Nesse caso, foi eleito o hidróxido de cálcio como curativo de demora por ele
impedir o crescimento bacteriano devido ao seu alto pH, além de ser biocompatível e
favorecer o reparo apical. A permanência dentro do canal radicular, em contato direto com
as paredes dentinárias, é aceita por tempos relativamente longos (mais de 30 dias) 2,
quando não há presença de exsudato, caso contrário, a troca do material deve
obrigatoriamente ser feito de 7 em 7 dias. Ele pode ser preparado com vários veículos
como, água destilada, propilenoglicol e soro fisiológico, pode ser levado até o canal
radicular por meio de propulsor de Lentulo, limas, ou seringa endodôntica de Mario
Leonardo. Alguns estudos demonstraram que não há diferença na eficácia do material
com as diferentes técnicas de inserção, porém outros relataram melhor preenchimento
apical utilizando a seringa Mario Leonardo, a qual foi utilizada no presente caso 6,8. Por
agir por contato, o hidróxido de cálcio deve ser utilizado em canais modelados, seco e
após a remoção da smear layer das paredes dentinárias, através do uso de EDTA7.
O paramonoclorofenol tem seu efeito aliado a sua característica fenólica e a
presença do íon cloro. Ele é adicionado de canfora, para ter a sua ação irritativa
diminuída, formando o paramonoclorofenol canforado (PMCC). O PMCC possui um
potencial antimicrobiano significativo, é delimitado por sua ação ser somente por contato,
e principalmente por ser inibido na presença de matéria orgânica, o que impede o seu uso
enquanto o canal radicular não esteja completamente limpo e seco, é indicado para casos
de canais radiculares finos, onde existe a dificuldade de inserção de hidróxido de cálcio7.

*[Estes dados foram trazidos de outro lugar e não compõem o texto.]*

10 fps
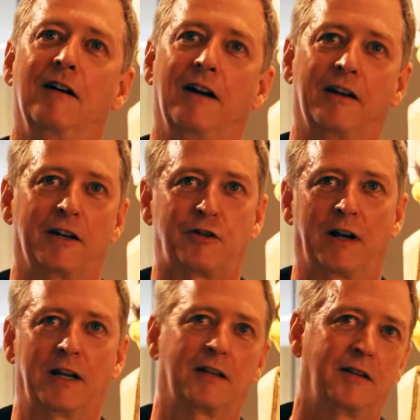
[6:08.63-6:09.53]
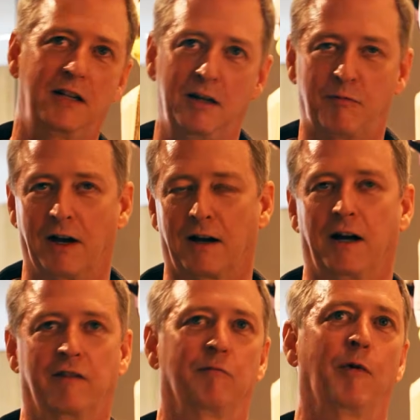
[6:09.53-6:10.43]
and I try to keep that
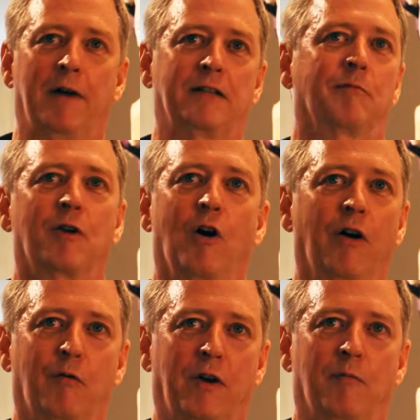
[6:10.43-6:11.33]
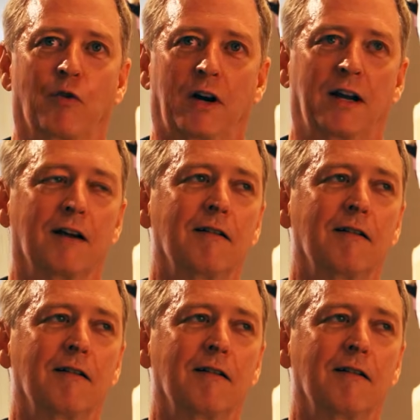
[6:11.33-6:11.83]
kind of momentum going when I'm working.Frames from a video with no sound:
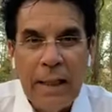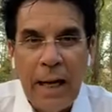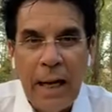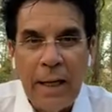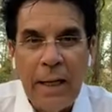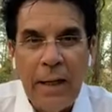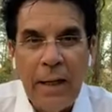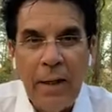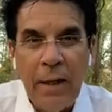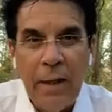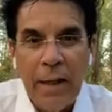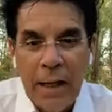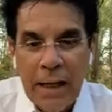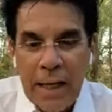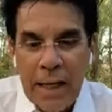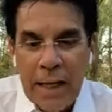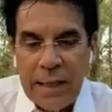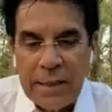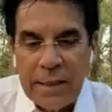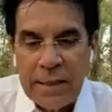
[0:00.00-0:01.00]
Now here
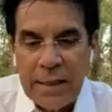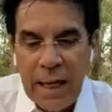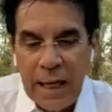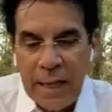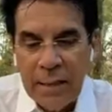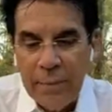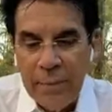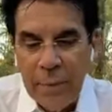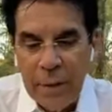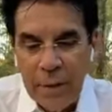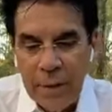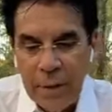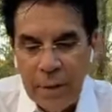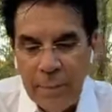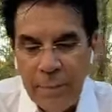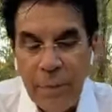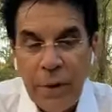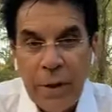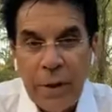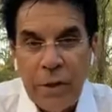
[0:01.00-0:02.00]
in 2
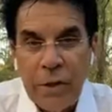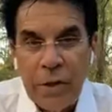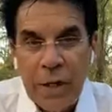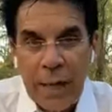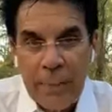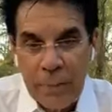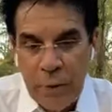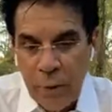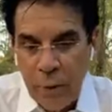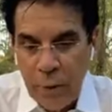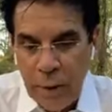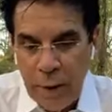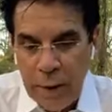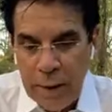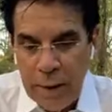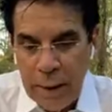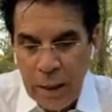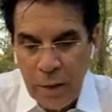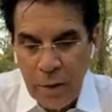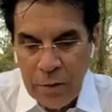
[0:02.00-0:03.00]
Peter chapter
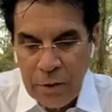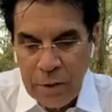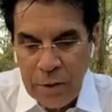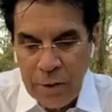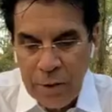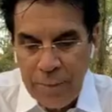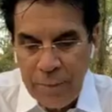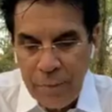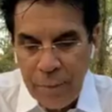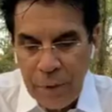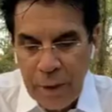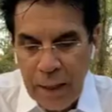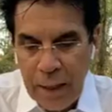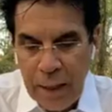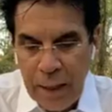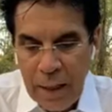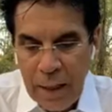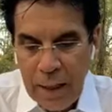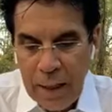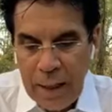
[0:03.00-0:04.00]
1, now let's hear
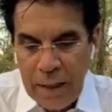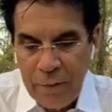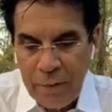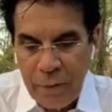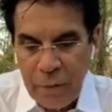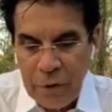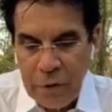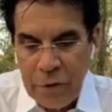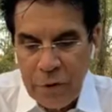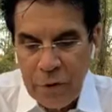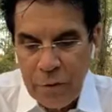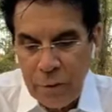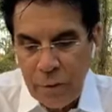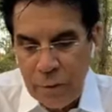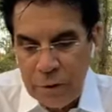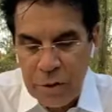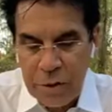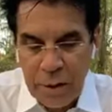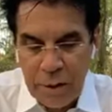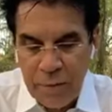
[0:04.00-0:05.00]

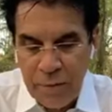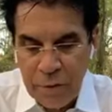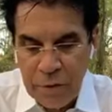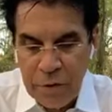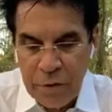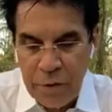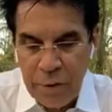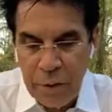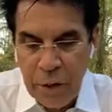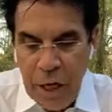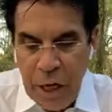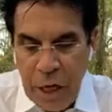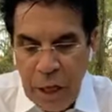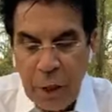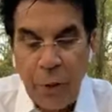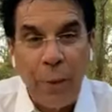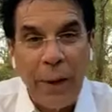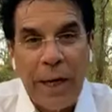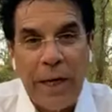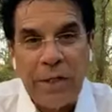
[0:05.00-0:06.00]
we'll start in verse 2.
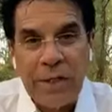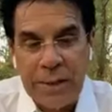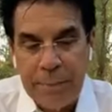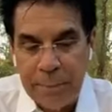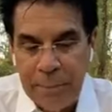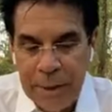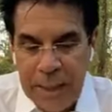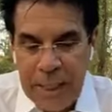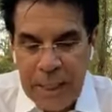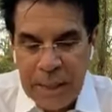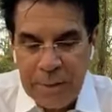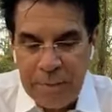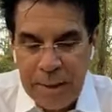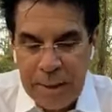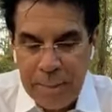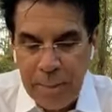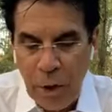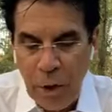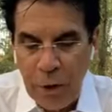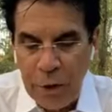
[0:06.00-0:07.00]
Grace and peace
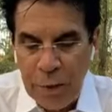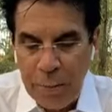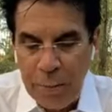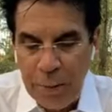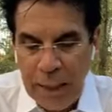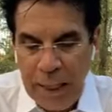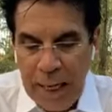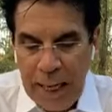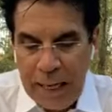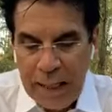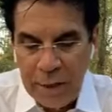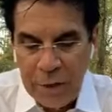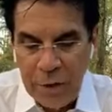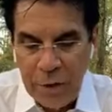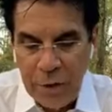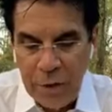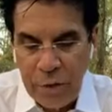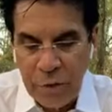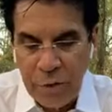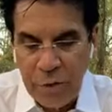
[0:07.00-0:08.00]
be multiplied
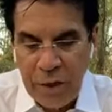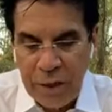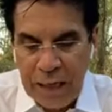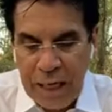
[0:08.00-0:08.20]
unto you through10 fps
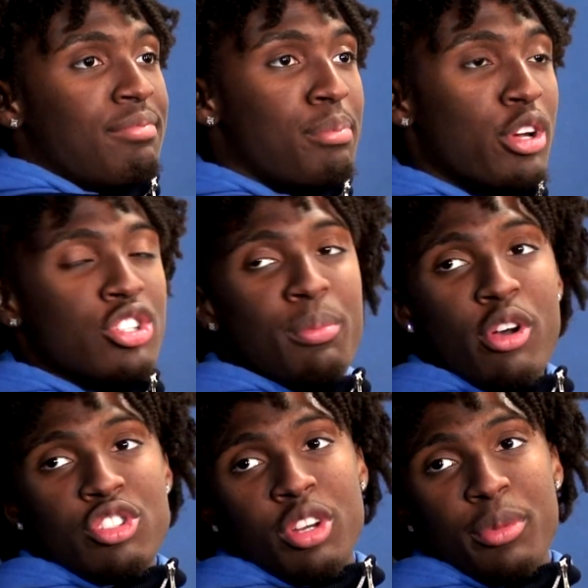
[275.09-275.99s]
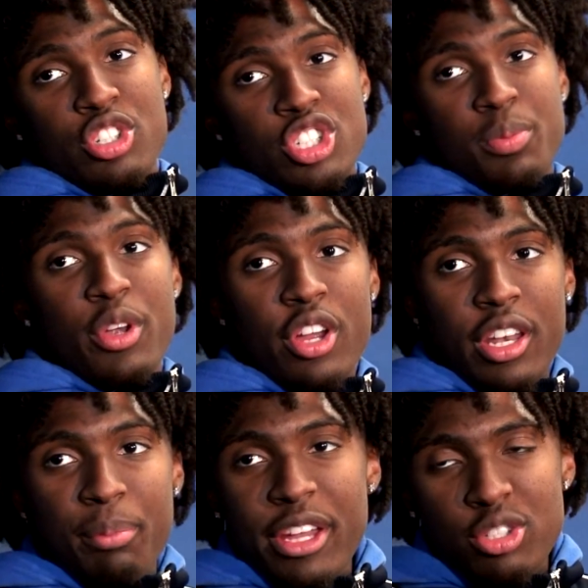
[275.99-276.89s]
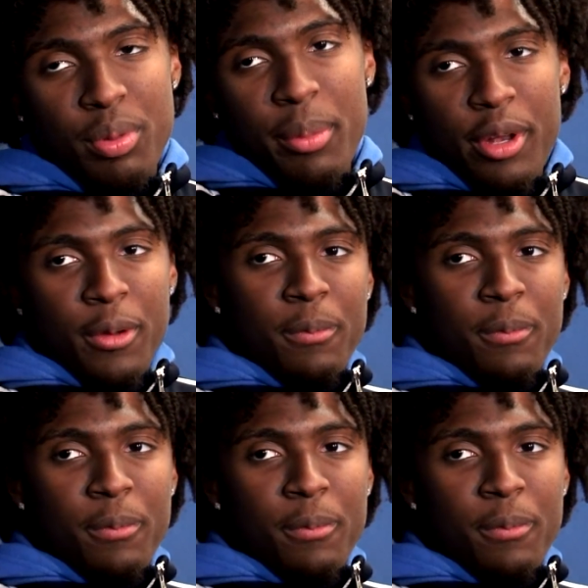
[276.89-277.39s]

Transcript: Builds your mojo, builds your spirit, and it makes you play better.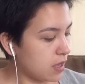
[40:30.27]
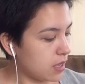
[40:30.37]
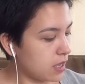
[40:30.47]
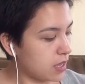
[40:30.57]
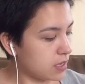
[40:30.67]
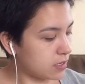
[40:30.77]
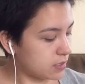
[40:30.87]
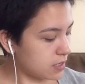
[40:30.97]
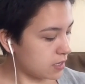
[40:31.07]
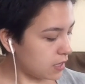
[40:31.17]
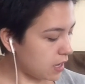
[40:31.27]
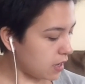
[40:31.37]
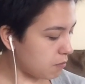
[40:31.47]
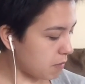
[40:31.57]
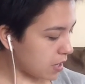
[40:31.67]
is
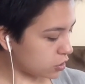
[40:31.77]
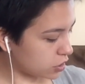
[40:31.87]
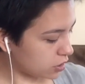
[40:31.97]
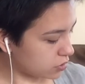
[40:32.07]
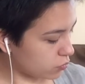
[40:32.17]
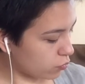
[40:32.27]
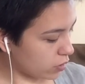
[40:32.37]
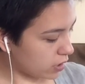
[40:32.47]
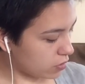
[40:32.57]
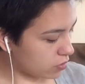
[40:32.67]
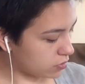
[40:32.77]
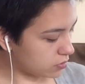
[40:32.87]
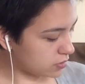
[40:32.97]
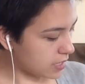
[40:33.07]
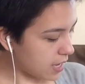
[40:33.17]
the Magic is Real
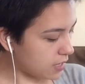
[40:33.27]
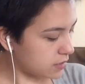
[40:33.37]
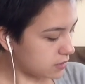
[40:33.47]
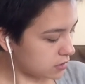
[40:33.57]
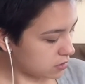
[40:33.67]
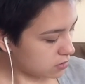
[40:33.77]
set,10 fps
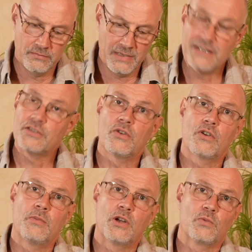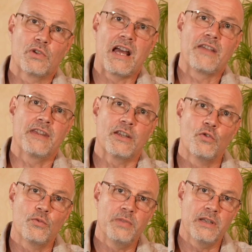Let's talk about what I think
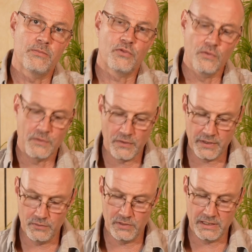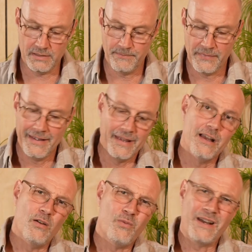could be improved on the unit
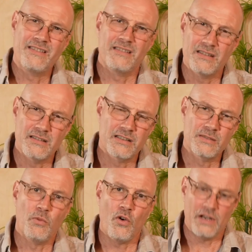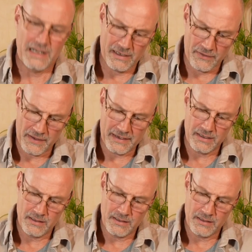one small little thing,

Com isso, o uso do PMCC é indicado associado com o hidróxido de cálcio, para
diminuir a sua toxicidade e aumentar o poder antimicrobiano do hidróxido de cálcio, como
vários estudos na literatura já demonstraram4.
A finalização do tratamento endodôntico e a restauração definitiva do
remanescente dentário deve ser realizada assim que a desinfecção do canal radicular
esteja completa, devido ao risco de fratura do dente por ele estar permanecendo com
uma restauração provisória7.
CONCLUSÃO
O tratamento do canal radicular deve ser realizado para que ocorra a regressão da
lesão periapical e o hidróxido de cálcio (Calen – SS WHITE) estimula o reparo periapical,
mesmo que não sejam realizadas trocas frequentes da medicação.